What influence did this job have on you?
It is difficult to evaluate from within. This is a question you probably should be asking the people around me. Back in the days when we started, I was not pondering much. We followed the idea, which was partly a challenge, an adventure. Perhaps we were little naive and romantic. Most importantly we needed to actively do something.
What brings you joy these days?
When we manage to solve difficult situations. Such as securing funding for a project when it seemed to be hopeless. When I can contribute to some difficult negotiation about aid. When I can support others in difficult situation. If you ask me personally, there are two things that keep me happy - taking a backpack and going hiking to the mountains, ideally where there are not many people. Or time when I can spend a few days with my children in the countryside.
Do you have a wish you want to come true?
One day in the future, when the time is right, I would like to spend at least one year in Asia, for example in India. To have enough time to read, write, think or even meditate.
From your point of view, how is the Czech Republic doing 26 years after the revolution?
At the time of the Velvet Revolution I was hoping we would be further on our journey today. But my father kept reminding me: Do not have exaggerated expectations. The process of healing the society is going to take as long as it took to deteriorate. Thus, we still have at least 15, maybe 25 years, if we start counting from the year 1938. To kickstart the economy and begin the transformation, all this can be done very quickly. But the spirit and moral of the society takes very long time to heal. Notice how very few people in Central Europe smile at each other. Rather than solving a problem they start looking for reasons why things cannot be done. We still lack the self-confidence, but also moderation and decency in public spheres. Which eventually resulted in the current situation with refugees.
How do you personally find the life here?
Probably very well. I work within a group of several hundred people who are doing positive things, among which is a great atmosphere and corporate culture. Actually, I'm enjoying great luxury, because I receive clear and generally positive feedback on my work. I doubt that people who earn more and more money all the time manage to be happier in this direction. As the Dalai Lama says: More money, more worries. I just follow my path which is humbleness and endurance.

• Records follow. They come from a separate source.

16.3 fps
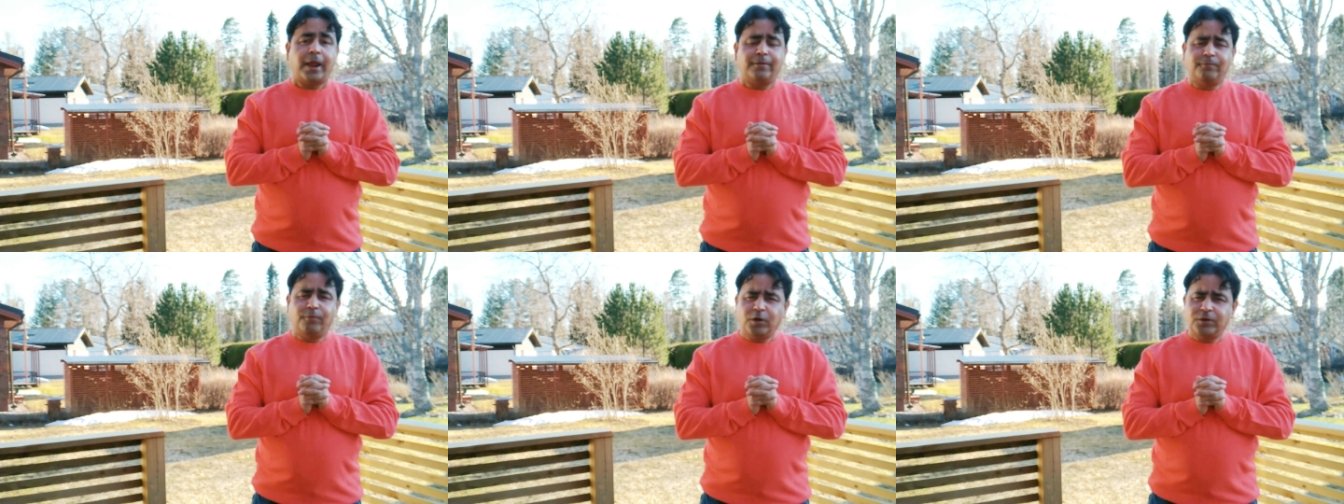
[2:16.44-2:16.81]

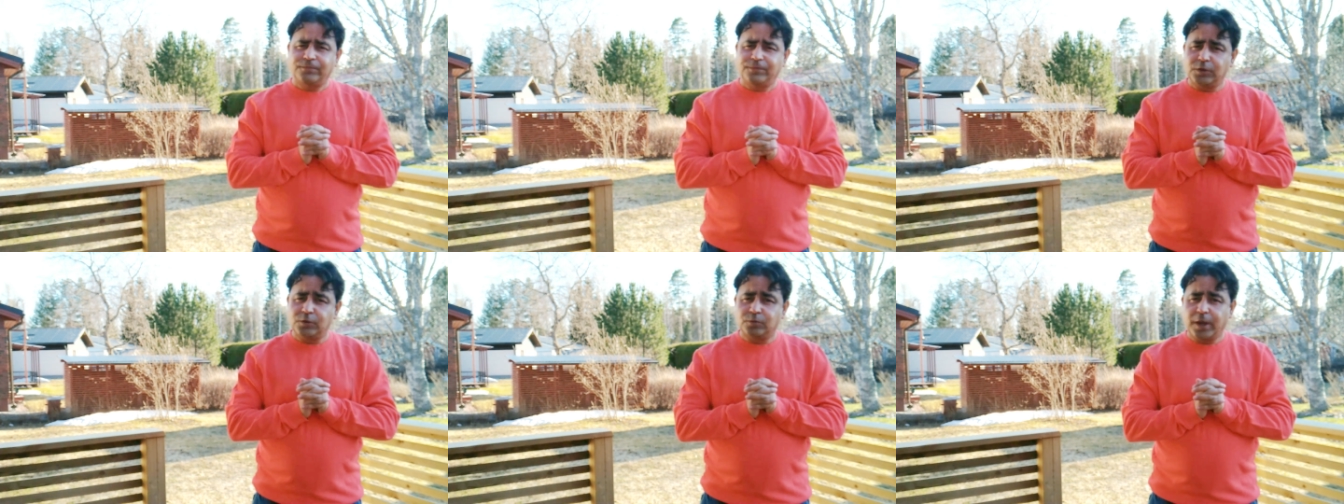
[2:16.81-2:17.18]
And
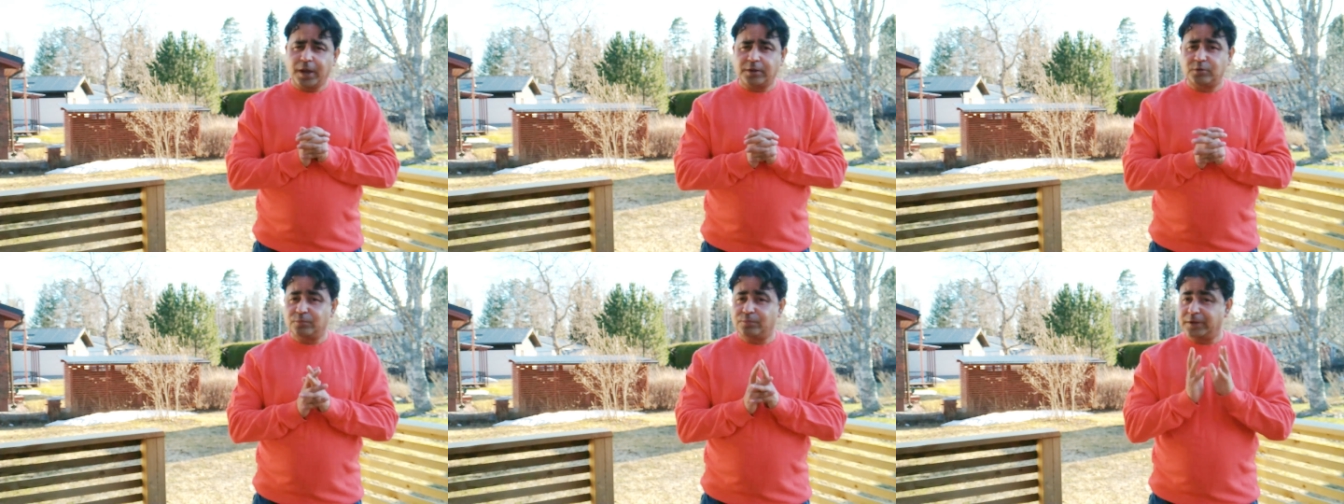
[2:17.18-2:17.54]
what will you
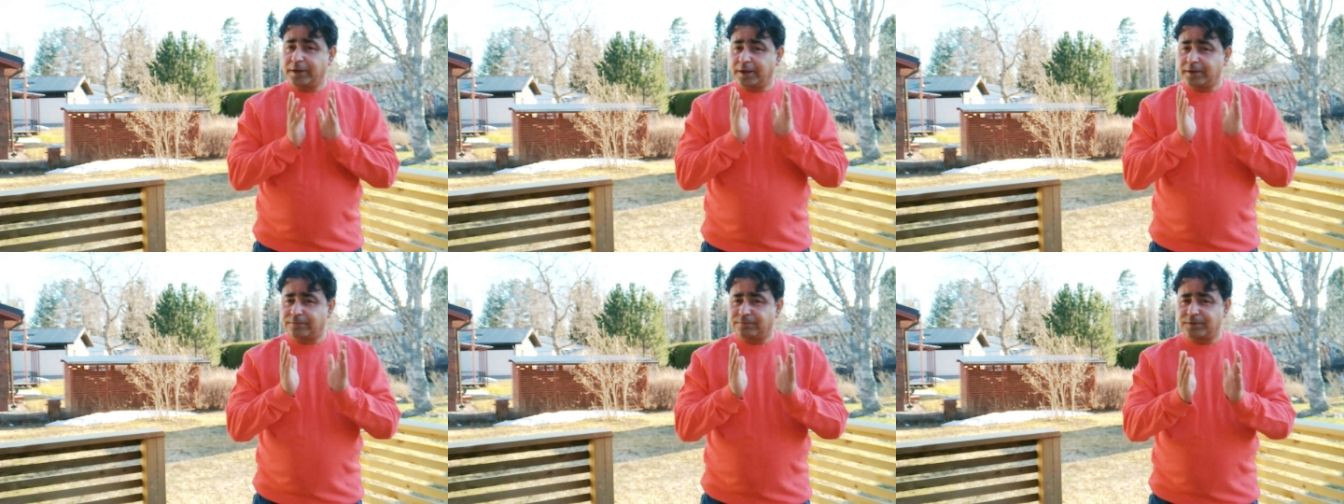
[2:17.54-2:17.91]
get? You will
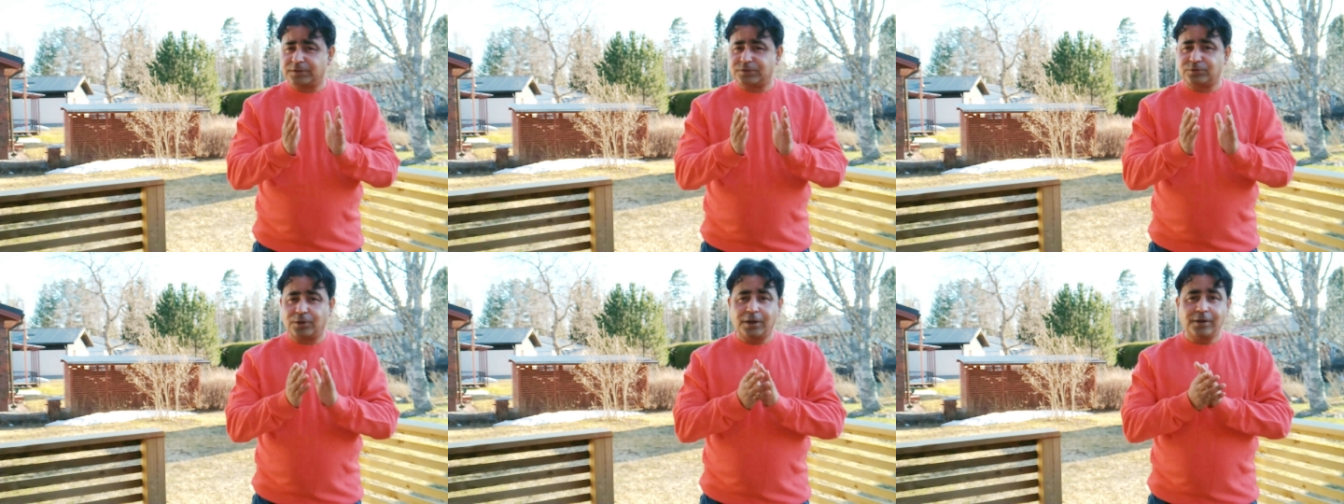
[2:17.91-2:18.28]
get a
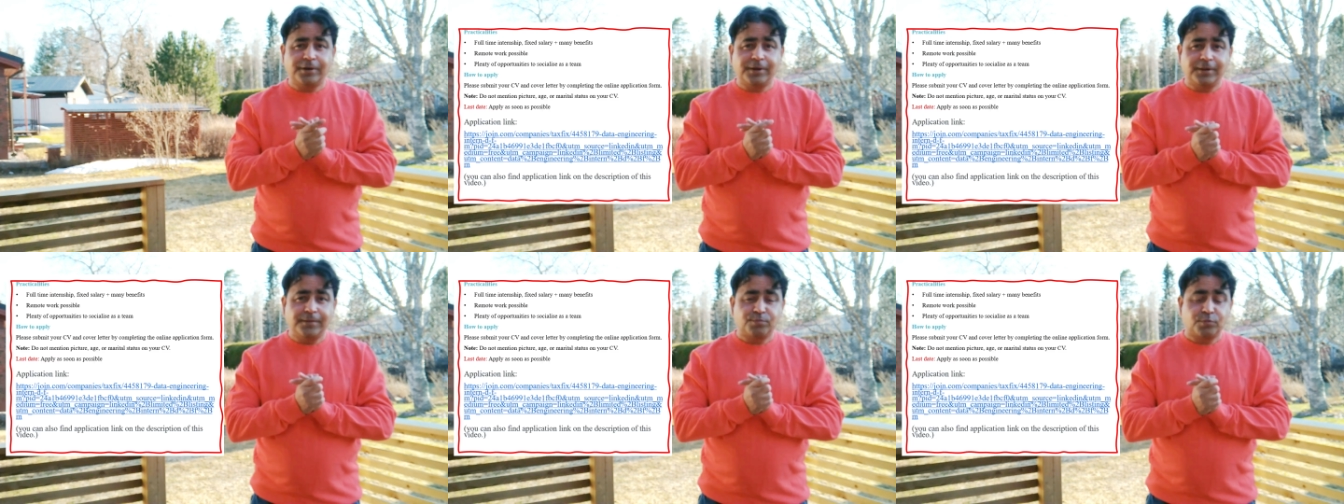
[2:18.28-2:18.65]
fixed
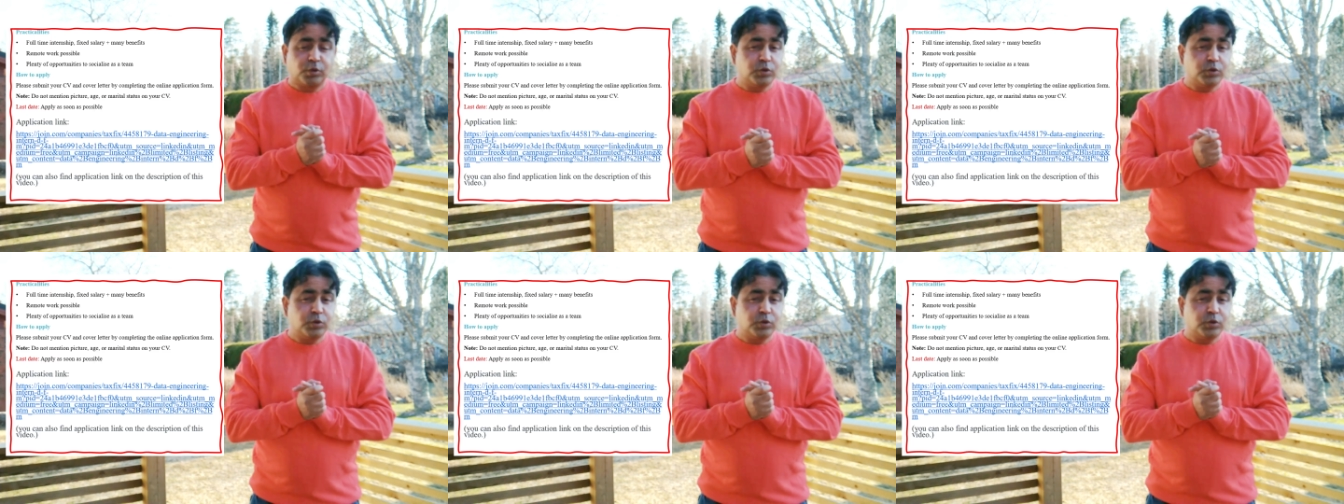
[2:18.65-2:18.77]
salary.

If you had the power to change one thing in the Czech Republic, what would it be?
I probably would like to grant us more of truly knowledgeable self-confidence. Self-confidence that allows you to do things in true honesty, does not let you be afraid of anyone nor place ourselves above others, take a good care of yourself and others as well.
A person like you finds himself too often close to death, tragedies and bad things. Do you still keep the faith in anything? In mankind, in God?
I believe in positive human qualities, the ones that so often appear to be trampled upon, but then again rise: truth, honor, courage, service.
People may probably remark on the that is sounds too pathetic…
Those are terribly pathetic words. Maybe us Czechs, who are so terribly non-pathetic, should say them out loud time to time. Maybe it would help us in how we behave at some times.